Le Front populaire a félicité la destitution du président égyptien par l’armée et considère qu’en Tunisie, le parti islamiste Ennahdha s’est détourné des objectifs de la Révolution.

  • La présidence de la République

Réalisant l’importance du moment, le président de la République Moncef Marzouki, pourtant occupé par la visite du président français François Hollande à Tunis, a également réagi par un communiqué pour rappeler que l’Etat tunisien

considère que l’intervention de l’armée dans les affaires politiques directes et le fonctionnement des institutions civiles est inacceptable au niveau international et dans le projet de loi de l’Union africaine, car elle peut aggraver la crise politique plutôt que de la résoudre en élargissant le cercle de la violence et de l’extrémisme, et l’alimente s’il n’y a pas une remise rapide du cheminement démocratique sur ses rails.

Plusieurs partis comme Wafa, le CPR, le courant démocratique, El Amen et autres condamnent aussi la destitution du président égyptien en le qualifiant de coup d’Etat.

  • Réactions de la société civile

Bien conscient de ces jeux politiques à coup de communiqués, l’activiste et blogueur Azyz Amami mettra d’ailleurs l’accent sur la différence entre le rôle de la centrale syndicale en Tunisie et l’armée en Egypte en écrivant sur son mur Facebook :

N’avez-vous pas remarqué qu’en Egypte, ils usent de tous les moyens d’activisme, et qu’à chaque fois que ça devient chaud, ils ne proposent jamais la grève générale comme alternative ? Alors que, politiquement, la grève générale est l’arme la plus redoutable pour toute revendication et la meilleure menace. Voici où se situe la grande différence entre la Tunisie et l’Egypte.

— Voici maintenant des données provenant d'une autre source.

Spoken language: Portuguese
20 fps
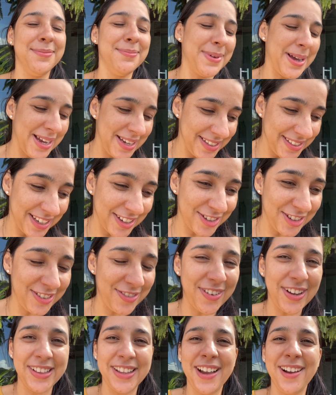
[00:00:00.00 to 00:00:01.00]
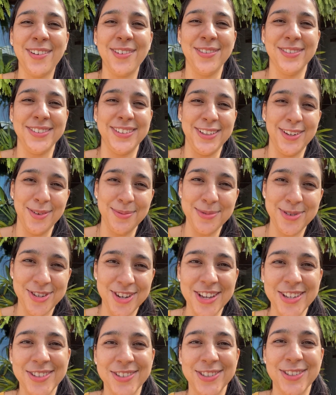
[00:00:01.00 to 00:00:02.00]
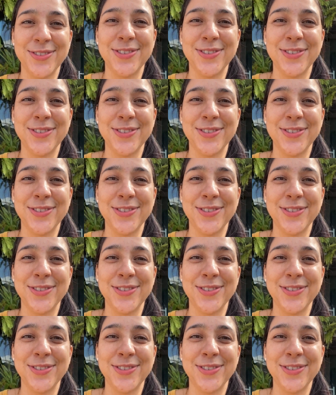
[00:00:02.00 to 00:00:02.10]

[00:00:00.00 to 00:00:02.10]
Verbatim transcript: mas a gente vai dar conta, em nome de Jesus.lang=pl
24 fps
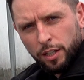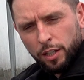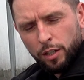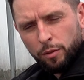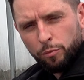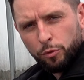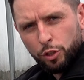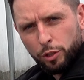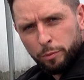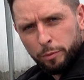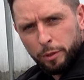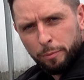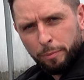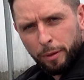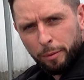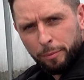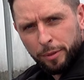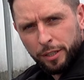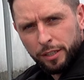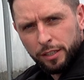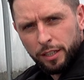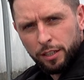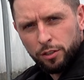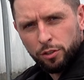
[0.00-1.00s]
musimy
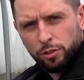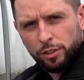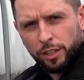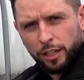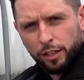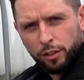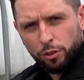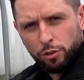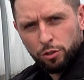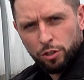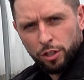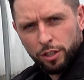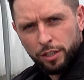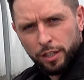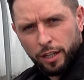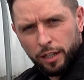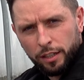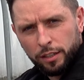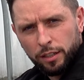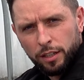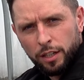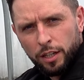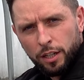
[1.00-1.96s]
pamiętać o zagrożeniach,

Parmi d’autres réactions, pro-coup d’Etat, la question de la légitimité des urnes et des institutions n’avait aucune importance. Pour Kalthoum Jmail, écrivaine, ce coup d’Etat était bénéfique :

Elf Mabrouks pour l’ Egypte, “mère du monde”. dit-elle. Je suis heureuse pour ce premier pays Arabe qui prend enfin son destin en main. Quelle merveilleuse innovation historique : un coup d’Etat militaire pour un futur pays laïc, des droits de l’Homme… Les prochains rounds sont encore à venir mais le plus important est remporté… Que la chance soit avec vous, peuple d’Egypte. Que tous vos enfants soient à présent en sécurité…

Cependant, d’autres Tunisiens, critiques avec plus de modération envers le renversement de Morsi, analysent la chose autrement. Ainsi, selon Slim Laghmani, professeur de droit international

Ce qui s’est passé en Egypte est un coup d’Etat militaire, donc un acte par définition illégal. Qu’on le juge légitime ou pas, nécessaire ou pas est une tout autre question, une question de positionnement politique.
J’aurais personnellement préféré que l’armée demeure activement neutre, c’est-à-dire qu’elle prive une partie du bras armé de l’Etat sans pour autant l’accorder à l’autre. Qu’elle se limite à protéger les manifestants, à s’interposer entre eux et les partisans de Morsi, à laisser faire la dynamique populaire en garantissant son caractère pacifique.
La mobilisation populaire aurait probablement abouti au même résultat, dans un laps de temps plus long peut-être, mais là on aurait parlé de révolution.

Jusqu’à maintenant, les réactions des Tunisiens, toutes classes confondues, ne cessent de fuser, voire d’évoluer pour devenir plus dubitatives, surtout après les arrestations et les atteintes à la liberté d’expression des dernières 24 heures. Pour d’autres, un mouvement similaire en Tunisie devrait avoir lieu pour mettre fin au “règne des islamistes”, comme ils le disent. Une pétition avait déjà été entamée pour soutenir la “désobéissance” en Tunisie, récoltant jusqu’à maintenant 11 000 signatures.